I know. She’s all right. But look at these honking ears I got on me. The way she jangles those bracelets. And that damn voice of hers! It’s enough to split my eardrums!
“Well, I have to give you that.” Coward returned to playing the piano. “So you think my song is crappy?”
You bet. It’s supposed to be about this old broad who ain’t getting laid, right?
“How perceptive.”
Okay, this old broad wants it bad enough to throw the key down to any guy on the street. The last thing she’s going to sing about is love. Poor me, nobody loves me.
“And your point is?”
She don’t want love. She wants to get laid. Sex, that’s what she wants!
“And what, pray tell, would you know about sex?”
Hey, I’m PeePee, the best hung Chihuahua on the eastern seaboard. What do I not know about sex? When the old broad takes me to Central Park and puts me on the ground, I have my choice of the bitches.
“Not all, I’m sure.”
Yeah, I mean all. Those Great Dane bitches can’t get enough of PeePee.
“Great Danes, oh, come now.”
Listen, you get a running start, jump, grab hold of the tail with both legs and, humpity, humpity, humpity, it’s showtime.
“Very well, since you’re the expert, what would you recommend?”
First off, get real with the words, man. She don’t want love. She wants sex. Hot sex. Sweaty body to body action.

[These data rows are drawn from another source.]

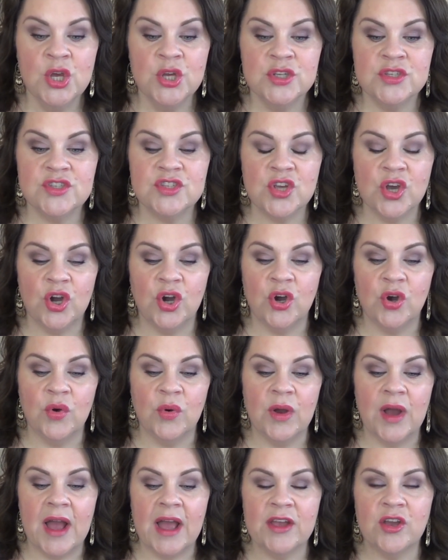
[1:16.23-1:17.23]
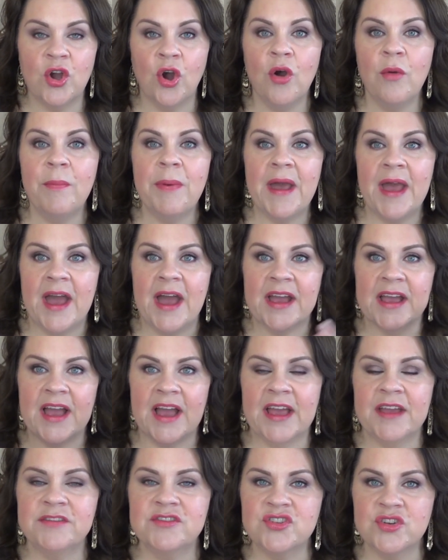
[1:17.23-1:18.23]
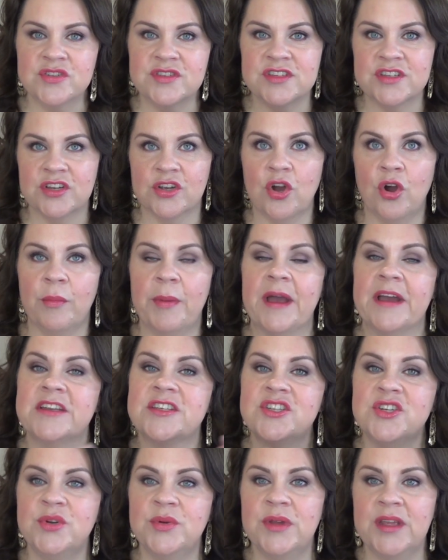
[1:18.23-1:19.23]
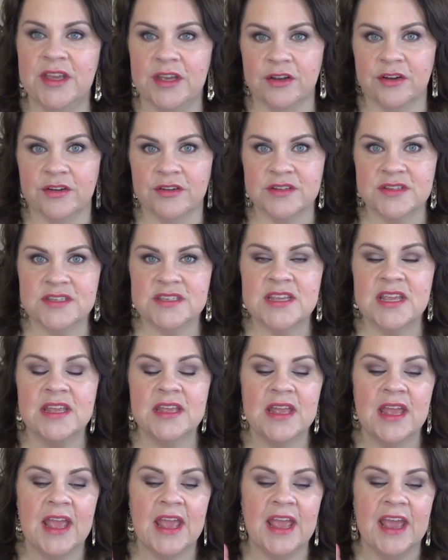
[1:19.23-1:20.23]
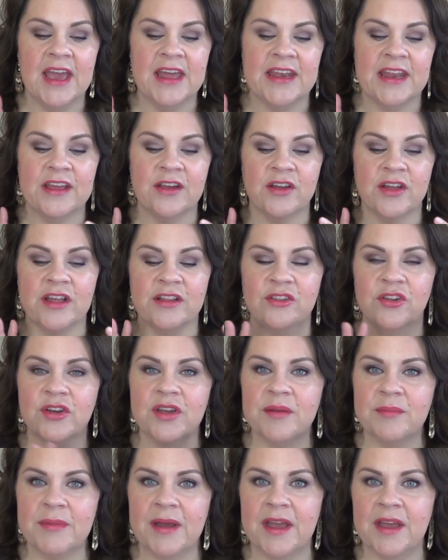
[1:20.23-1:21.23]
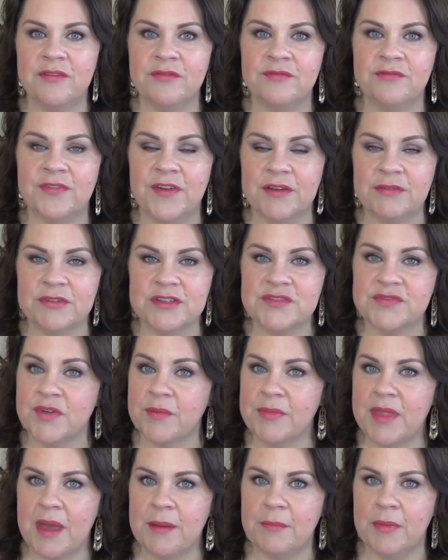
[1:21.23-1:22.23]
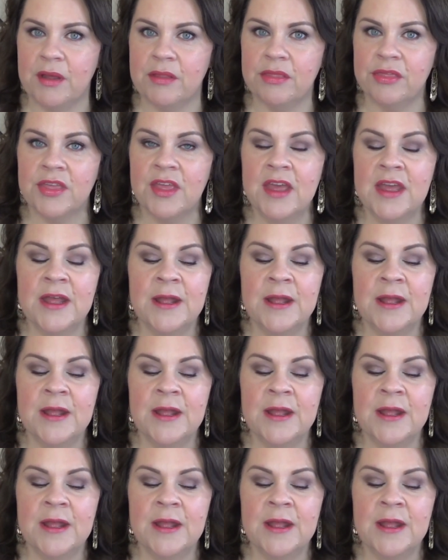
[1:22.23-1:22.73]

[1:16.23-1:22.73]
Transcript: so I go back I have chosen to go back two years and I, I look at my favorites from that month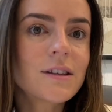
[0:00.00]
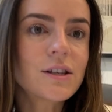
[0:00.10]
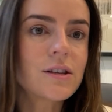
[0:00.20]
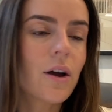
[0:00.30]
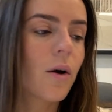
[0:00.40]

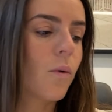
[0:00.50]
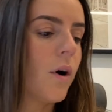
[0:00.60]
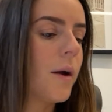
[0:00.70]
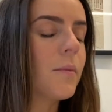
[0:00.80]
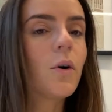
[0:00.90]
So
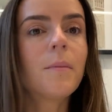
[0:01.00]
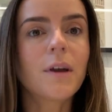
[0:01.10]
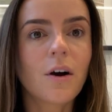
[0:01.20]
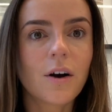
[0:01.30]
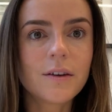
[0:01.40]
I'm coming
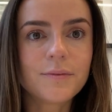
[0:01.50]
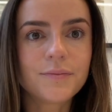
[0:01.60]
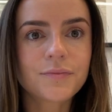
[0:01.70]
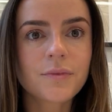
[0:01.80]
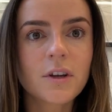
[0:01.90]
on
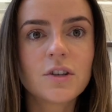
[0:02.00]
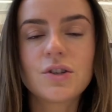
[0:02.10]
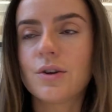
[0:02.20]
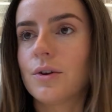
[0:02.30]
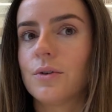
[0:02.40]

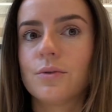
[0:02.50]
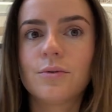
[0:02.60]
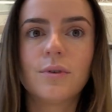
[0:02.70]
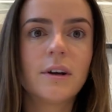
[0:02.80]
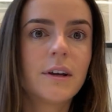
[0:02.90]

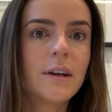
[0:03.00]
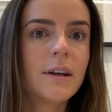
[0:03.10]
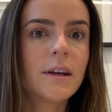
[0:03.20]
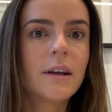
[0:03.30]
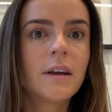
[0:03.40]
to
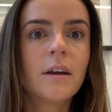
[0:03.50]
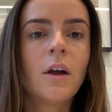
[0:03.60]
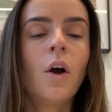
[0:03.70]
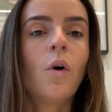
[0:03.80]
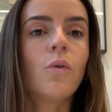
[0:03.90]

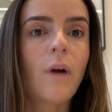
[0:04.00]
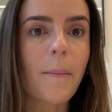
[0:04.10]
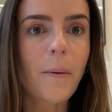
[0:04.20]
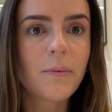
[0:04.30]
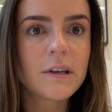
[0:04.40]
wrap
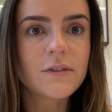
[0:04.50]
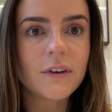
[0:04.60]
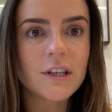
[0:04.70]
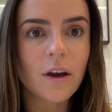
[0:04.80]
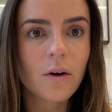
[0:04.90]
up this
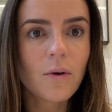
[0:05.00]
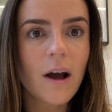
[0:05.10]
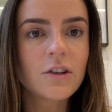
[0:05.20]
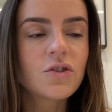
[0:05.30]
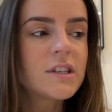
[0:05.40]
video
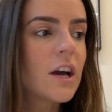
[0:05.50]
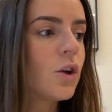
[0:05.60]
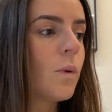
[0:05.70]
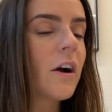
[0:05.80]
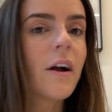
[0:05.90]
and just tell
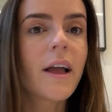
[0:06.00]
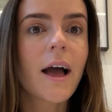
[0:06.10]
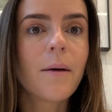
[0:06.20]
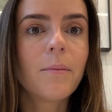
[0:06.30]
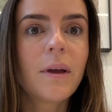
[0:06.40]
you where I
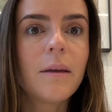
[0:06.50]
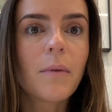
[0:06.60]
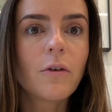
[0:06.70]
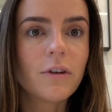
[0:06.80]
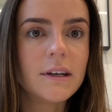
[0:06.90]
am in my
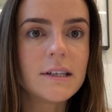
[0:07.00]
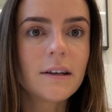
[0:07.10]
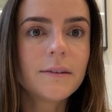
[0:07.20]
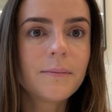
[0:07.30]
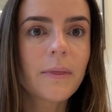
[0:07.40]

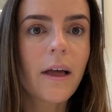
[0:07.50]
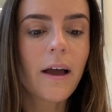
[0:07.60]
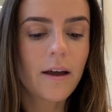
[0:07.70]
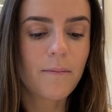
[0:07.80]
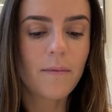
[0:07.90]
reading.
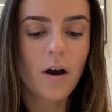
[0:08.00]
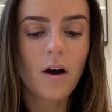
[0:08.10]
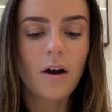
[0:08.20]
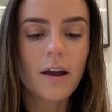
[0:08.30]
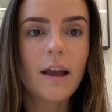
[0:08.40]

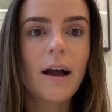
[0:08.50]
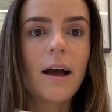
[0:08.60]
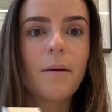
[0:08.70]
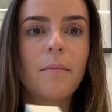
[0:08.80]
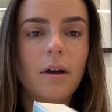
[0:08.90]
I
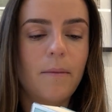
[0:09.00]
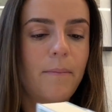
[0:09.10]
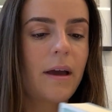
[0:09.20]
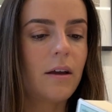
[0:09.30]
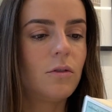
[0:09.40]
am
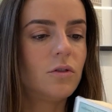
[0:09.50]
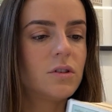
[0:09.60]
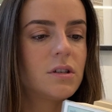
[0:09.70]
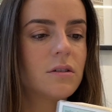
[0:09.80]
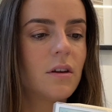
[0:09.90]

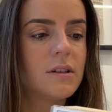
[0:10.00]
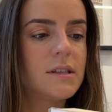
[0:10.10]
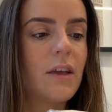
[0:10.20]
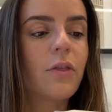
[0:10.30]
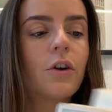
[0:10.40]
about, I'd
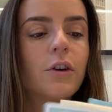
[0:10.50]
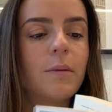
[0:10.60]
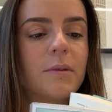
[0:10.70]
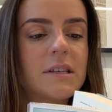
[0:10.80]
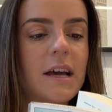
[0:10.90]
say
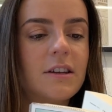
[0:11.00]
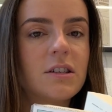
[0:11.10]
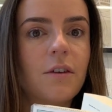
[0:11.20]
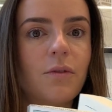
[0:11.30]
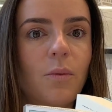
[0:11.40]
30%
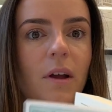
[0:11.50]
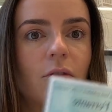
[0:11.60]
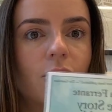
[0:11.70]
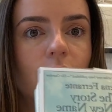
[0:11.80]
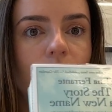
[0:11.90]
of the way
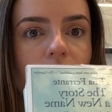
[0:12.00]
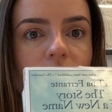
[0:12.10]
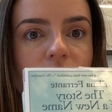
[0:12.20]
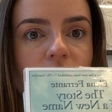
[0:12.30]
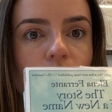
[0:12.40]
through the
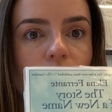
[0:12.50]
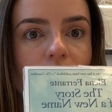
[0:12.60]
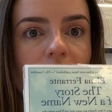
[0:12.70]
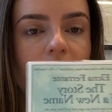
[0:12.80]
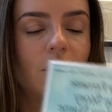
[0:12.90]

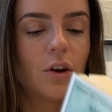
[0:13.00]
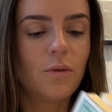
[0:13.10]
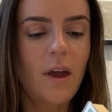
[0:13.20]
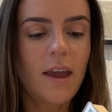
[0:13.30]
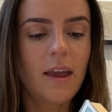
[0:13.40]
story of A New
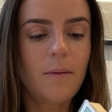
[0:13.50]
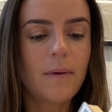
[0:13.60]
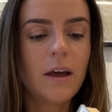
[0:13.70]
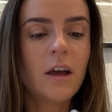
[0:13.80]
Name,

“Very well.” Coward took a pen and started scribbling some new lyrics. He stopped and looked at them. “You know, this isn’t half bad.”
What do you expect? Hey, I’m PeePee. Now the music. Start out easy and soft, you know, like foreplay, then it gets faster and harder. Maybe ease off a little then. Make ‘em want it. Then slam bam thank ya ma’am. That’ll get butts out of the seats clapping.
Coward wrinkled his brow as his hands furiously pounded the keys. “I think you’re right.” After a few moments of passionate inspiration, Coward notated his new song on composition paper. Only a loud rapping at the door interrupted him.
“Noel! Is PeePee in there?”
Oh God, it’s the bitch.
“Just a minute, Ethel,” he called out as he finished his scribbling. “Come in, darling.
“PeePee! You bad little boy!” She marched to the piano and picked up the dog.
“Ethel, my dear, you must look at your new final number.”
“New song? On opening night? You must be crazy!”
He played it through a couple of times as she read the lyrics. Coward knew he had won her over when he saw tears forming in her eyes and she clutched the dog.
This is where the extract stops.